The fundamental problem that the authors ask their readers to think of is how to solve the "depth vs width" problem in designing deep neural networks. To this end, the authors design a new hyper-parameter $C$, called **Cardinality** which is the size of a set of transformations applied on any input to a block of a neural network and introduce this as an essential component independent of depth or width of models.

Drawing parallels to InceptionNet and neurons that compute inner products, the authors adopt a *split*-*transform*-*aggregate* strategy, but in a more simple and extensible form. A module (block) in the designed network performs a set of transformations, each on a low-dimensional embedding, whose outputs are aggregated by summation. The idea to make it simple is to use the same set of transformations in a block which can be aggregated easily. This allows us the flexibility to use any set of transformations in a given block to achieve the desired goal.

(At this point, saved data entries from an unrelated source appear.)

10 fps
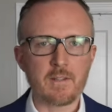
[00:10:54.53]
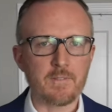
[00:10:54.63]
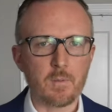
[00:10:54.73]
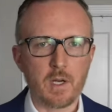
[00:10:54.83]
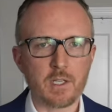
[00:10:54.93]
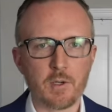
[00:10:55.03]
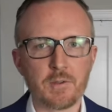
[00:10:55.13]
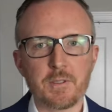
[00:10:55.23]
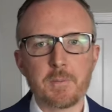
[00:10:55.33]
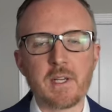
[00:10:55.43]
if you want to go
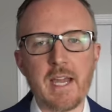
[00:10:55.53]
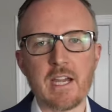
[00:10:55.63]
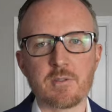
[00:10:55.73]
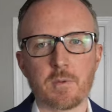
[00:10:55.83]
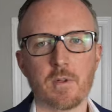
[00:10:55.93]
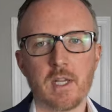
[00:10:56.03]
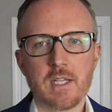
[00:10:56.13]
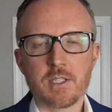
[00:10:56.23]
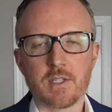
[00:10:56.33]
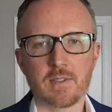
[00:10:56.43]
super casual,
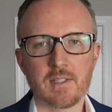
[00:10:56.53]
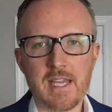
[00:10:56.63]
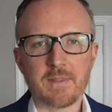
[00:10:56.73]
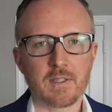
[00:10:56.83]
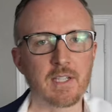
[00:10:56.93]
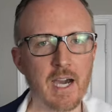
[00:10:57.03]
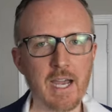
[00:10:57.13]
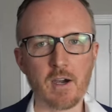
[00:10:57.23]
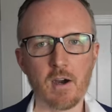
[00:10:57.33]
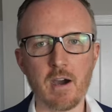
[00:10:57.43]
just take the
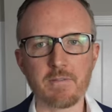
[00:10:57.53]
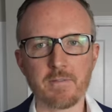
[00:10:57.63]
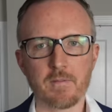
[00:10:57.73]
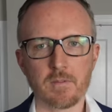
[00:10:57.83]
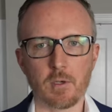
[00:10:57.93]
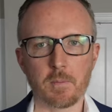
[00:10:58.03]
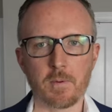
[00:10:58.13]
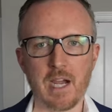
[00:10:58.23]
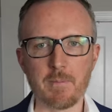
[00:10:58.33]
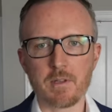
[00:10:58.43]
tie off, no
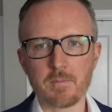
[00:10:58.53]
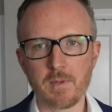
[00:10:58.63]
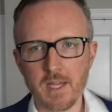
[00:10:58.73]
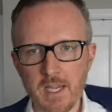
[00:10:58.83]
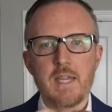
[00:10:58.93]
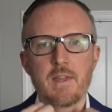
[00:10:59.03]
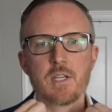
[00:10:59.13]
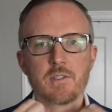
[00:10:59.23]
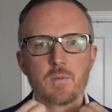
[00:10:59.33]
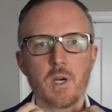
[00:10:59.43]
problem, and then
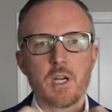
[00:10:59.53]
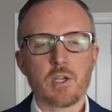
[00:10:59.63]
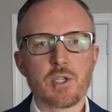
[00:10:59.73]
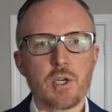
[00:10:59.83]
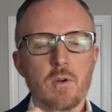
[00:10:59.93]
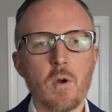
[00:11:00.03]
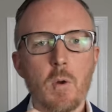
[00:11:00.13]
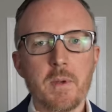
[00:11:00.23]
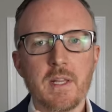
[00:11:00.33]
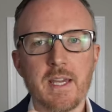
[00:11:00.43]
just wear your shirt
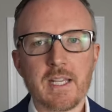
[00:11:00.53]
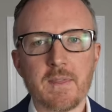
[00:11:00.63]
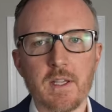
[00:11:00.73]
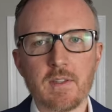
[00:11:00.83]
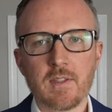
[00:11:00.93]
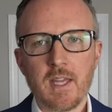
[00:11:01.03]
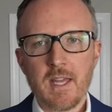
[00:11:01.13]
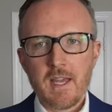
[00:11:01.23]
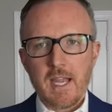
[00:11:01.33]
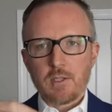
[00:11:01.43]
open like this.
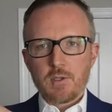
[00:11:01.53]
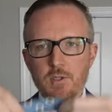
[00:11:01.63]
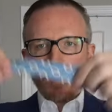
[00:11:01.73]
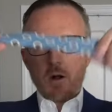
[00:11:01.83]
And you should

A representation of a ResNext block is shown below. The term *Next* is used to highlight the introduction of the hyper-parameter $C$.

An important result of using similar transformations is that the computations can be simplified. Looking at the above figure, we can see how the rather complex representation in [a] can be easily devolved to the representation in [c], where group convolutions are being used to denote the $C$ parameter.

The authors are able to show that using $C=32$ and $d=4$ in bottleneck computation [first block in any transformation in represenation a above], they were able to keep almost similar parameters as a ResNet model and improve performance on several benchmarks, including ImageNet-1K, COCO and ImageNet-5K.

### References

- Xie, Saining, et al. "Aggregated residual transformations for deep neural networks." Computer Vision and Pattern Recognition (CVPR), 2017 IEEE Conference on. IEEE, 2017.
- Szegedy, Christian, et al. "Going deeper with convolutions." Proceedings of the IEEE conference on computer vision and pattern recognition. 2015.
- He, Kaiming, et al. "Deep residual learning for image recognition." Proceedings of the IEEE conference on computer vision and pattern recognition. 2016.